# Required action:
Would you please output the lines of the data below from the one containing "(1131.15 s to 1131.67 s)" to the end, exactly and with nothing added?

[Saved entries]
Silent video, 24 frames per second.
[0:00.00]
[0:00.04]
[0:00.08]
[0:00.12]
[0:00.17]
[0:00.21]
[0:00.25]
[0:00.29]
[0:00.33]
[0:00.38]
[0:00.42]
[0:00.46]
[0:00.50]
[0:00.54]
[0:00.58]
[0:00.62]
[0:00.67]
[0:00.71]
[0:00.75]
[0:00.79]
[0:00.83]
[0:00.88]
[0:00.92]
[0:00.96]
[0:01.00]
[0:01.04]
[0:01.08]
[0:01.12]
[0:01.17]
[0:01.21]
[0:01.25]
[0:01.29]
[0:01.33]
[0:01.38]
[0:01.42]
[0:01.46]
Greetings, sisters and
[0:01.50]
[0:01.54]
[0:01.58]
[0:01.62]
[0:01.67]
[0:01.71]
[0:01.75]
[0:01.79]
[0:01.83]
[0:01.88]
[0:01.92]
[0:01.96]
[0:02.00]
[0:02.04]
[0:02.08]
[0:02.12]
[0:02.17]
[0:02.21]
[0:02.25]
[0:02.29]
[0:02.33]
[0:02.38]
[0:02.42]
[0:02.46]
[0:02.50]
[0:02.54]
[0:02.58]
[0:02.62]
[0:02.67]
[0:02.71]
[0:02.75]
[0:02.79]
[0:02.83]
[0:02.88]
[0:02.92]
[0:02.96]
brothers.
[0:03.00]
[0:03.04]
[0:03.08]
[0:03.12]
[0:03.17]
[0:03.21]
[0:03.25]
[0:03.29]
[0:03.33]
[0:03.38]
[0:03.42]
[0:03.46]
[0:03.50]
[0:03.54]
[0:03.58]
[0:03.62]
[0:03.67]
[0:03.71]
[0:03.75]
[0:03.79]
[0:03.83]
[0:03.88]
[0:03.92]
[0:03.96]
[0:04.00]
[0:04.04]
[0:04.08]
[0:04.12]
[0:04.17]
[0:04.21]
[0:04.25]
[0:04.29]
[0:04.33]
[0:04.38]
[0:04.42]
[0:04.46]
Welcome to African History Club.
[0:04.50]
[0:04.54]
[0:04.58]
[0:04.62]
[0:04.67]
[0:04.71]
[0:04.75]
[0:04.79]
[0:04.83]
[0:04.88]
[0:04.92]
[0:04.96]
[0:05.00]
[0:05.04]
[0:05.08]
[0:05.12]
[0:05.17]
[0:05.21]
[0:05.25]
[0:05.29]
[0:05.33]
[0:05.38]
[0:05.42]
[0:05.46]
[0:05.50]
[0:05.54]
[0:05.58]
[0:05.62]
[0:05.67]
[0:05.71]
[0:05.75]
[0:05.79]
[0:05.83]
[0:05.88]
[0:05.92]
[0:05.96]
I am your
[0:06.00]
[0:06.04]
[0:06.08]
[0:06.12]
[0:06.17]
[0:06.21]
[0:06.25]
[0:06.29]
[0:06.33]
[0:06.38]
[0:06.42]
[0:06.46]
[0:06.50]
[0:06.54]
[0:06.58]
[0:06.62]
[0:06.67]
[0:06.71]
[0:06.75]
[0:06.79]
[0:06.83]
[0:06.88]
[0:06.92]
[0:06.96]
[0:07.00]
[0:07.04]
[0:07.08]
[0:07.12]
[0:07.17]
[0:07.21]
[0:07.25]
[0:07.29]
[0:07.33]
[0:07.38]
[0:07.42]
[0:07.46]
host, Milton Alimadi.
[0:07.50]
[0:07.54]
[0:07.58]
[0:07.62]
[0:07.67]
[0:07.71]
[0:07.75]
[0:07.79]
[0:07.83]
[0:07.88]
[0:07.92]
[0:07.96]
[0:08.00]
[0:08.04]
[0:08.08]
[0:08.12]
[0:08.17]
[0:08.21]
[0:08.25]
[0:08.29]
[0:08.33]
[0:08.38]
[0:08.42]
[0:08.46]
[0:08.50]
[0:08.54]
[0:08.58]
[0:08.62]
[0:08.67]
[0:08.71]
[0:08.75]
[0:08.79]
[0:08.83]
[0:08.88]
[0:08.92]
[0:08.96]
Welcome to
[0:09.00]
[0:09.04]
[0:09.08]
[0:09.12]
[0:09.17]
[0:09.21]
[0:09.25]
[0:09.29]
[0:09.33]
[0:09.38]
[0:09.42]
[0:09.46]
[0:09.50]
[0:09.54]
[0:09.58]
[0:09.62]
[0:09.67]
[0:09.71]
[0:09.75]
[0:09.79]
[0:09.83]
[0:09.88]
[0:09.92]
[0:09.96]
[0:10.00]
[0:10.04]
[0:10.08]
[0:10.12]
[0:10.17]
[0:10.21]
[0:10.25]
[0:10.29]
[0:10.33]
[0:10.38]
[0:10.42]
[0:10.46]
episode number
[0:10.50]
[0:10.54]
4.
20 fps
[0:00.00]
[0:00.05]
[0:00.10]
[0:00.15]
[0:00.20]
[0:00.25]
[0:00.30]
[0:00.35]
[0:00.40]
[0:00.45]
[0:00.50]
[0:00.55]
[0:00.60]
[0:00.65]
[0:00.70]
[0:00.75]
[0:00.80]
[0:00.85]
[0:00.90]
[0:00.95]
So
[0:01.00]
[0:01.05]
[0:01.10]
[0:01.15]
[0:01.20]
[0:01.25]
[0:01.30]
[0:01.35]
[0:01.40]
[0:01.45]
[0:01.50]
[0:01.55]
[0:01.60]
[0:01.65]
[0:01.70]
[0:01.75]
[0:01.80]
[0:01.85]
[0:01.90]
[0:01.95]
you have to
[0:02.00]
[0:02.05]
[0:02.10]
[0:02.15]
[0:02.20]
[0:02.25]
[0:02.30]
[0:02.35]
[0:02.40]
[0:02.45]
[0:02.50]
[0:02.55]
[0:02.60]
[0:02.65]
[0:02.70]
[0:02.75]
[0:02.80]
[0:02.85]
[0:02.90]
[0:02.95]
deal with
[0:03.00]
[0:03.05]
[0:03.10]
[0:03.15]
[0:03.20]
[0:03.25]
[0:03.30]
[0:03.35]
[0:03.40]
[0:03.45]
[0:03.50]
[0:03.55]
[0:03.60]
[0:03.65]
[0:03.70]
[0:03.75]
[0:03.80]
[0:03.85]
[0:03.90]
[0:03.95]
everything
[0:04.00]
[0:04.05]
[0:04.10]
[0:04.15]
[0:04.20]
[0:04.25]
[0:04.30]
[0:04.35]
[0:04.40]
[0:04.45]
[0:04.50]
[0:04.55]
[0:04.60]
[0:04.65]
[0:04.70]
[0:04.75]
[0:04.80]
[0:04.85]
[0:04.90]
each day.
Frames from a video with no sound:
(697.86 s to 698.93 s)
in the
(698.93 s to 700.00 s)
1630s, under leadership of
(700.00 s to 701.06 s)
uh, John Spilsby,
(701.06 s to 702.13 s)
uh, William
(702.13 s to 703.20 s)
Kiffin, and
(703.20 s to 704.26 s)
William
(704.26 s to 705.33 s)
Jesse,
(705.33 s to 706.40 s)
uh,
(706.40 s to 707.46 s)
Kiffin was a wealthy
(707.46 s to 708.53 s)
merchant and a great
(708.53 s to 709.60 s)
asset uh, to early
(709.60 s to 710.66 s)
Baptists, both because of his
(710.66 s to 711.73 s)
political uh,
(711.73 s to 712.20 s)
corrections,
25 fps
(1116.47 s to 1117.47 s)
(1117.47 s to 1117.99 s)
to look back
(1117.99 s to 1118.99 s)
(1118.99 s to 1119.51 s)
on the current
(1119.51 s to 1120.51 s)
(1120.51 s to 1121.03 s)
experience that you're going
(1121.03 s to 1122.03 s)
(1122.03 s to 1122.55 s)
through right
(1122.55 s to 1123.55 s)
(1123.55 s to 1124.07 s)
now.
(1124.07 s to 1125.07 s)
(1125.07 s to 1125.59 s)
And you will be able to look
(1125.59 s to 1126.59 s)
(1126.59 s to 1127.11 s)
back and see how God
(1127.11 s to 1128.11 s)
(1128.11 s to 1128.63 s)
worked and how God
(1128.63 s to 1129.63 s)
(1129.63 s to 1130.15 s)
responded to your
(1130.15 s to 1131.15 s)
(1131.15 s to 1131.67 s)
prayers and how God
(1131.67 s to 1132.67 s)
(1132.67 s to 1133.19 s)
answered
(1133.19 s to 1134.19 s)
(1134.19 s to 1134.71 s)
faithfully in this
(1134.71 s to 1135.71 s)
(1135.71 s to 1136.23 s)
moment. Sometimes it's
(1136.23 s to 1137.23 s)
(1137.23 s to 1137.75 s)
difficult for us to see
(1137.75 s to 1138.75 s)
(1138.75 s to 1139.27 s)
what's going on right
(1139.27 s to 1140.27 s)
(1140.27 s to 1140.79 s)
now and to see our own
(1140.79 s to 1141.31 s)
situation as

# Answer section:
(1131.15 s to 1131.67 s)
prayers and how God
(1131.67 s to 1132.67 s)
(1132.67 s to 1133.19 s)
answered
(1133.19 s to 1134.19 s)
(1134.19 s to 1134.71 s)
faithfully in this
(1134.71 s to 1135.71 s)
(1135.71 s to 1136.23 s)
moment. Sometimes it's
(1136.23 s to 1137.23 s)
(1137.23 s to 1137.75 s)
difficult for us to see
(1137.75 s to 1138.75 s)
(1138.75 s to 1139.27 s)
what's going on right
(1139.27 s to 1140.27 s)
(1140.27 s to 1140.79 s)
now and to see our own
(1140.79 s to 1141.31 s)
situation as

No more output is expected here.